I agree with those who say that stripping away any nuance from the scenario strips away the actual decision making and makes the thought experiment pointless, because it’s the nuance that determines right and wrong. A frictionless spherical trolley in a vacuum just doesn’t tell us anything useful.

It’s trying to use logic in place of morality. Logic, however, is two wolves and a sheep deciding what to have for dinner. That’s not moral. Harvesting one person’s kidneys to save two people with kidney failure may be logical, but it is not moral. Killing one person to save five may be logical, but it’s not moral. Sacrificing yourself to save five people, or even one person, may be morally virtuous, but it’s not a moral necessity.

OK, so let’s debate about those actual, real-world examples, then. Because they have all of their nuances and details, and those things are important.
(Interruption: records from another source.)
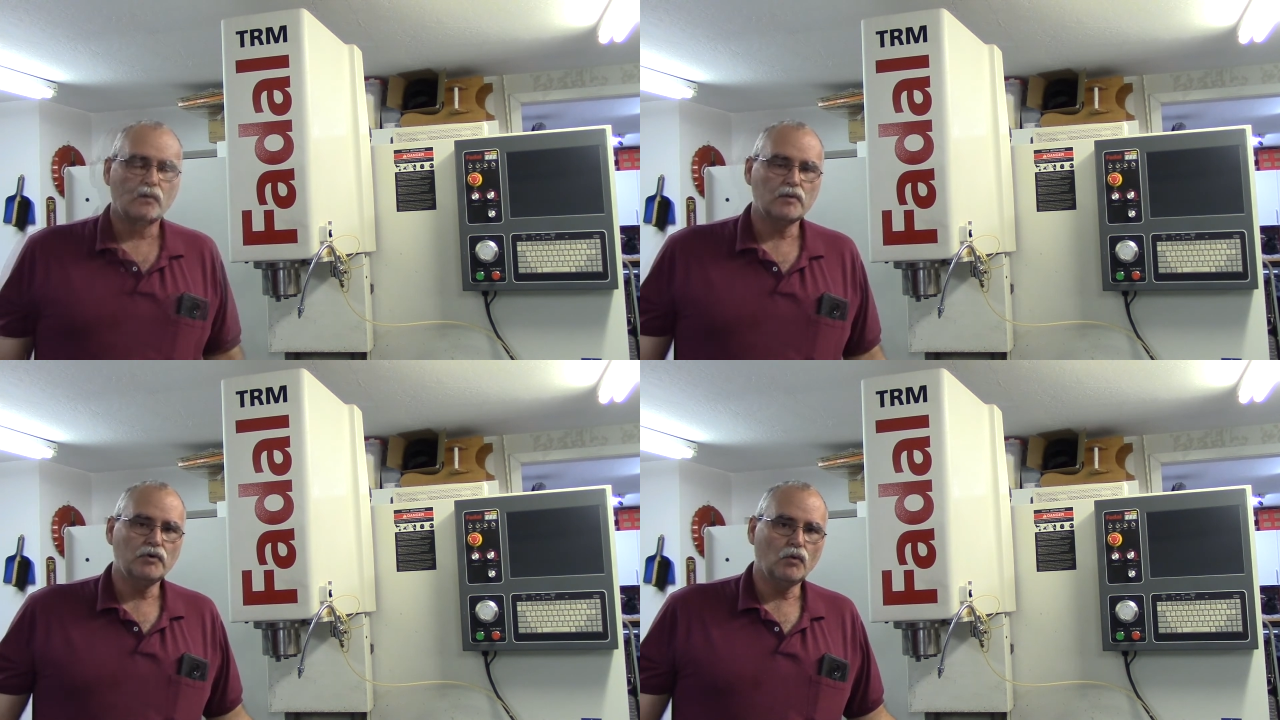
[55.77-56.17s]

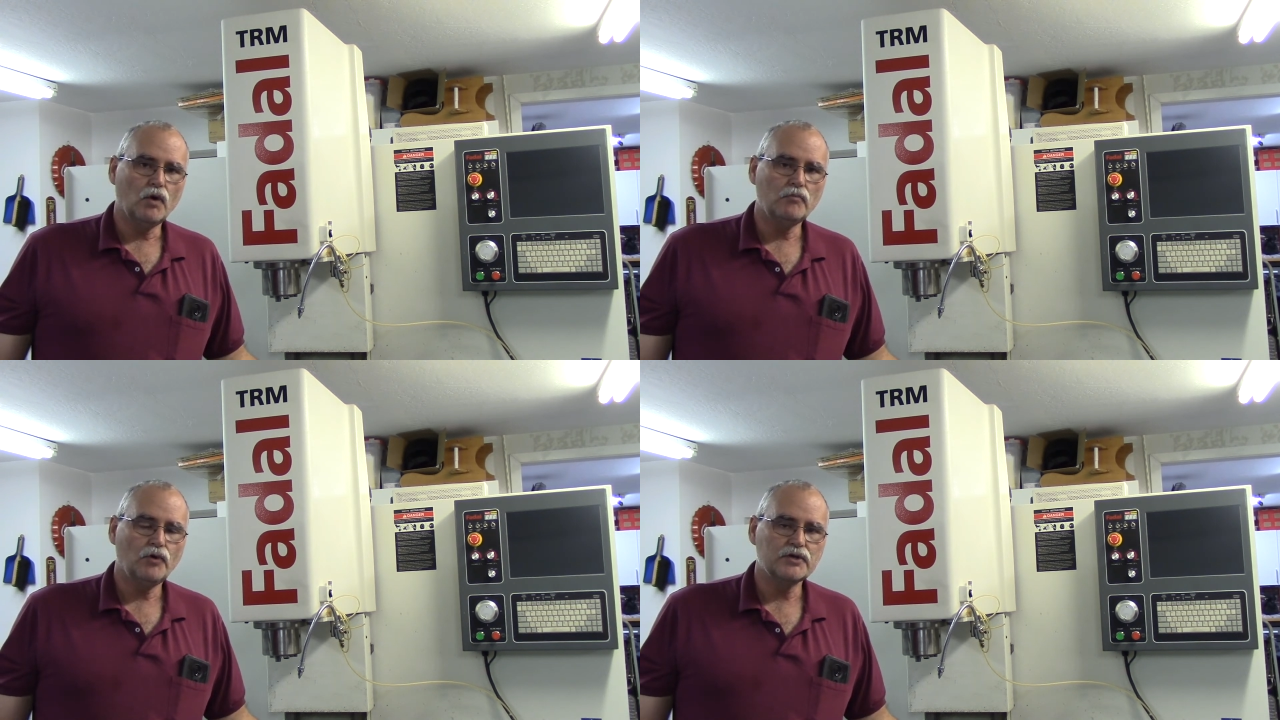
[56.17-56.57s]
we're
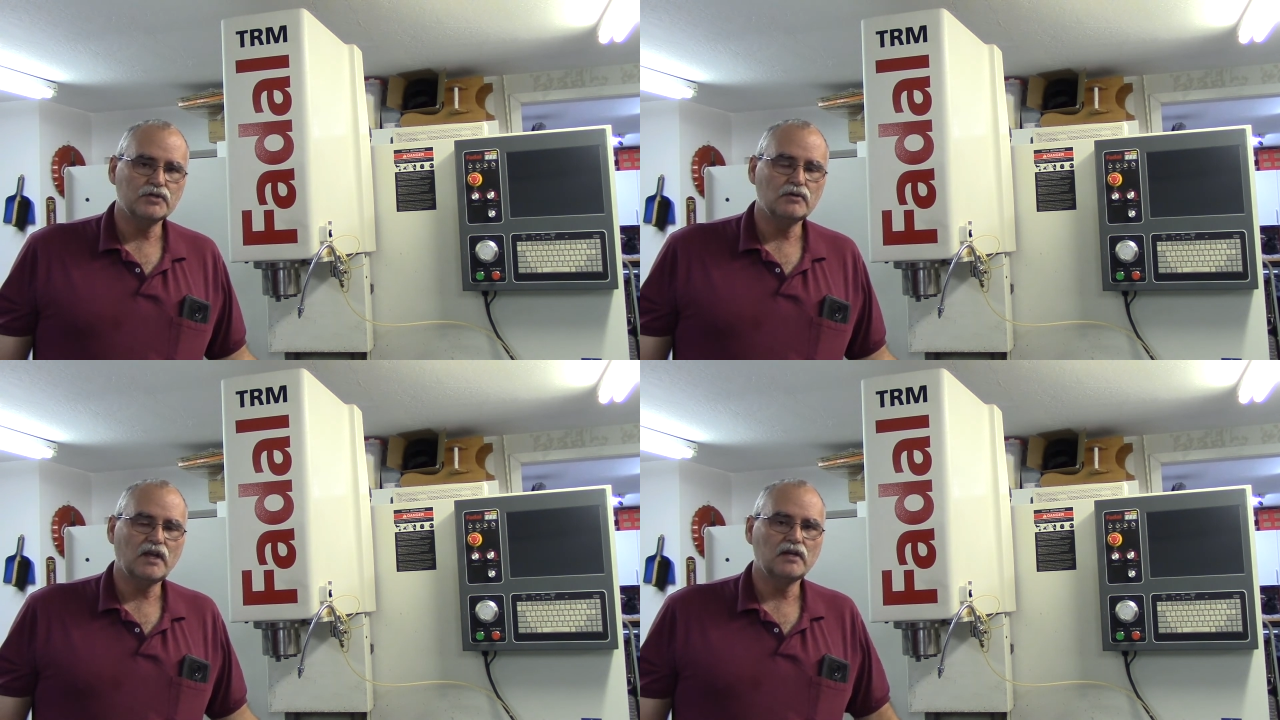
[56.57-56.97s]
going to put
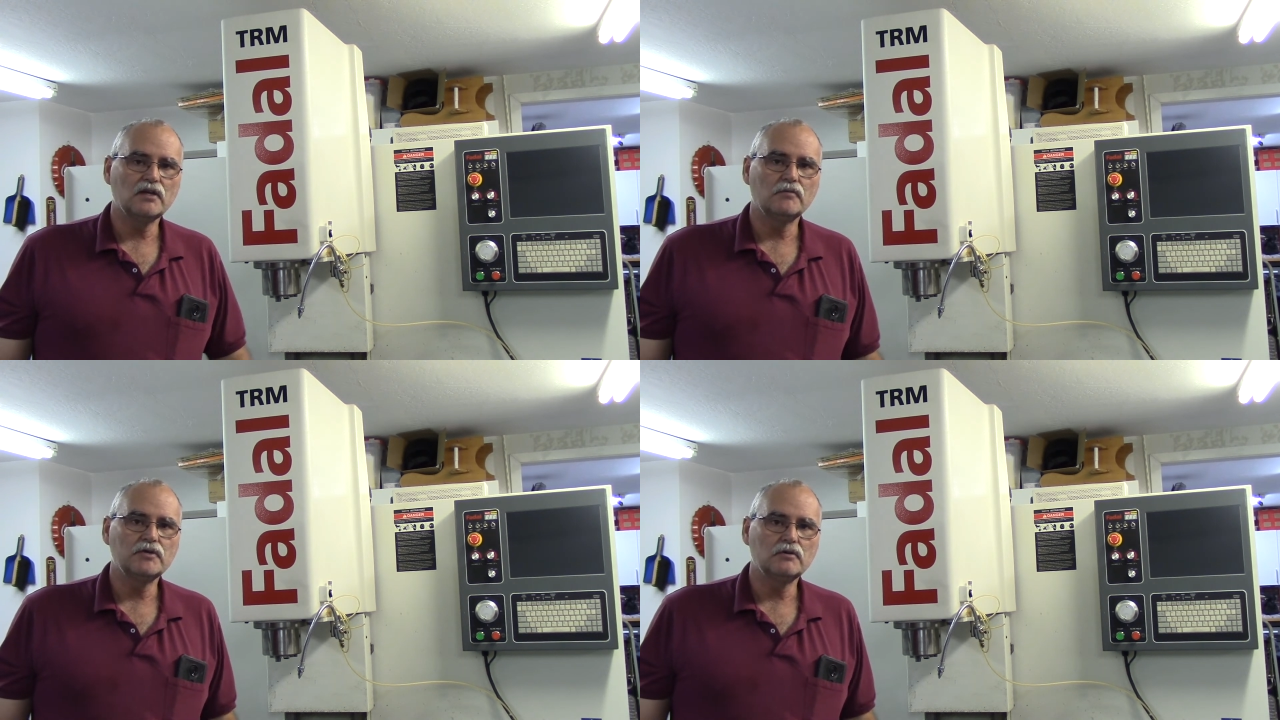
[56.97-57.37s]
1.2
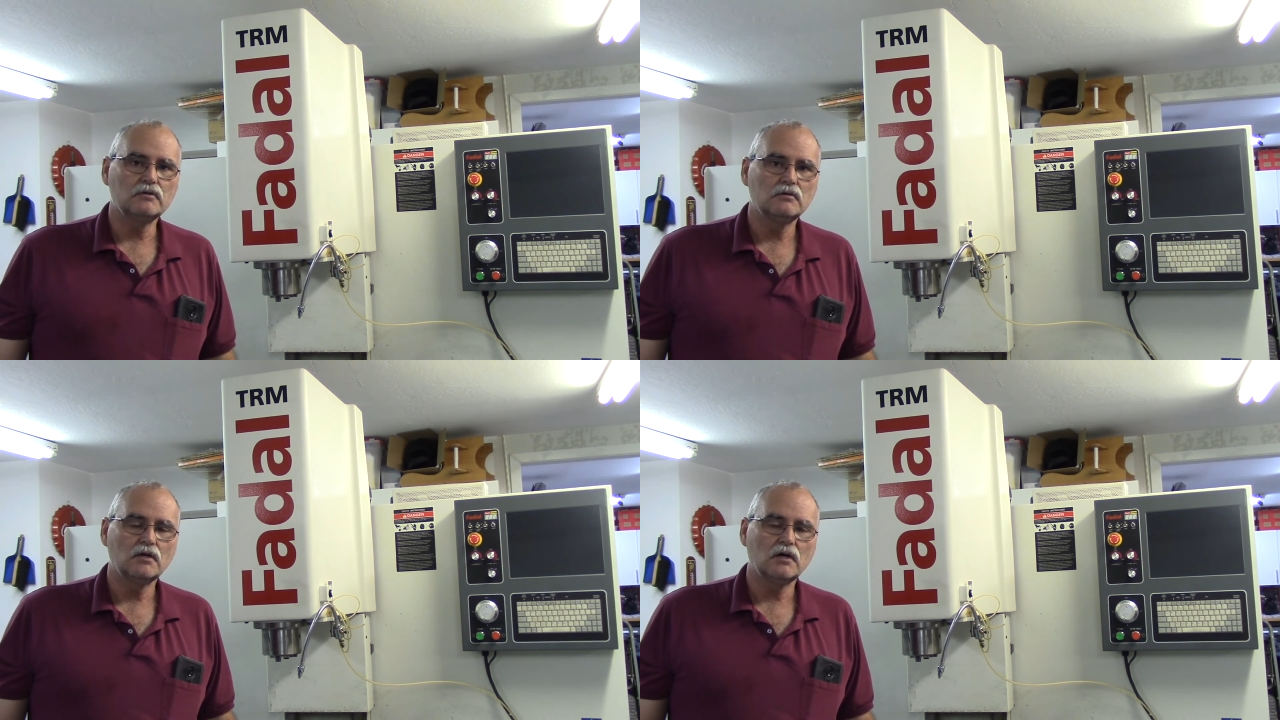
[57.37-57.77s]

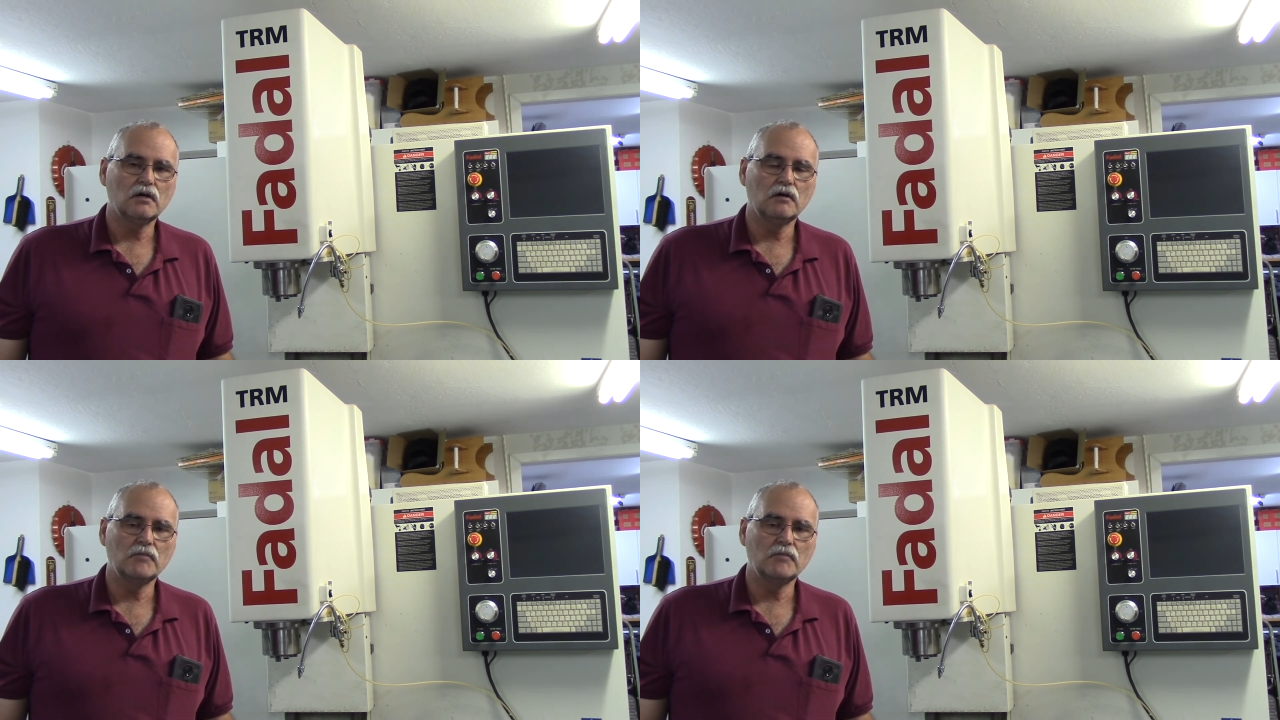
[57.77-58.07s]
kW uh,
The bizarre dark-comic political thriller science fiction novel Exordia begins with a similar real-world problem–or, rather, the protagonist is the survivor of the problem:

During Saddam Hussein’s campaign against the Kurds, one of his death-squads captures a village, and offers a young girl from the village a gun and a trolley problem. I forget the exact details, but it’s something like, for every hooded prisoner (and fellow villager) she executes with the gun, he’ll spare the lives of more and more villagers. If she executes five villagers, he’ll spare everyone else.

That’s what she does; he keeps his word; she’s exiled from the village and hated by all the other survivors.

So what is your moral decision if you are faced with the actual trolley problem? If it allows for four deaths instead of one in the those circumstances then it’s not a morality I care about.

It depends on ones ethical framework. I’d take the utilitarian approach and pull the lever, focusing on the greatest good for the greatest number. Thereafter, I’d try to convince myself that the Many Worlds interpretation of QM is correct and the dead guy lives on in an alternate universe.

Can we discuss why such things are “not moral”? And can we use logic in our discussion?

Ergo, logic is democracy.

Why?

I agree they are, but what does their importance consist in? Clearly they affect our moral judgement in one way or another. But how do they do that? What is that these details act on, such that a change in them can produce a change in our moral judgement?

For me, the answer is that these details interact with our moral principles, principles such as, for example, “human life is valuable”, “first do no harm”, “some are more deserving of life than others” etc.

We can, through real-life experience, empirically derive our moral principles simply by observing our own actions in a succession of greater and lesser moral dilemmas. But there is some value, i think, in examining and perhaps even refining those moral principles while we have the leisure to reflect on them rather than hoping we’ll make the right call under the stress of, say, a global pandemic.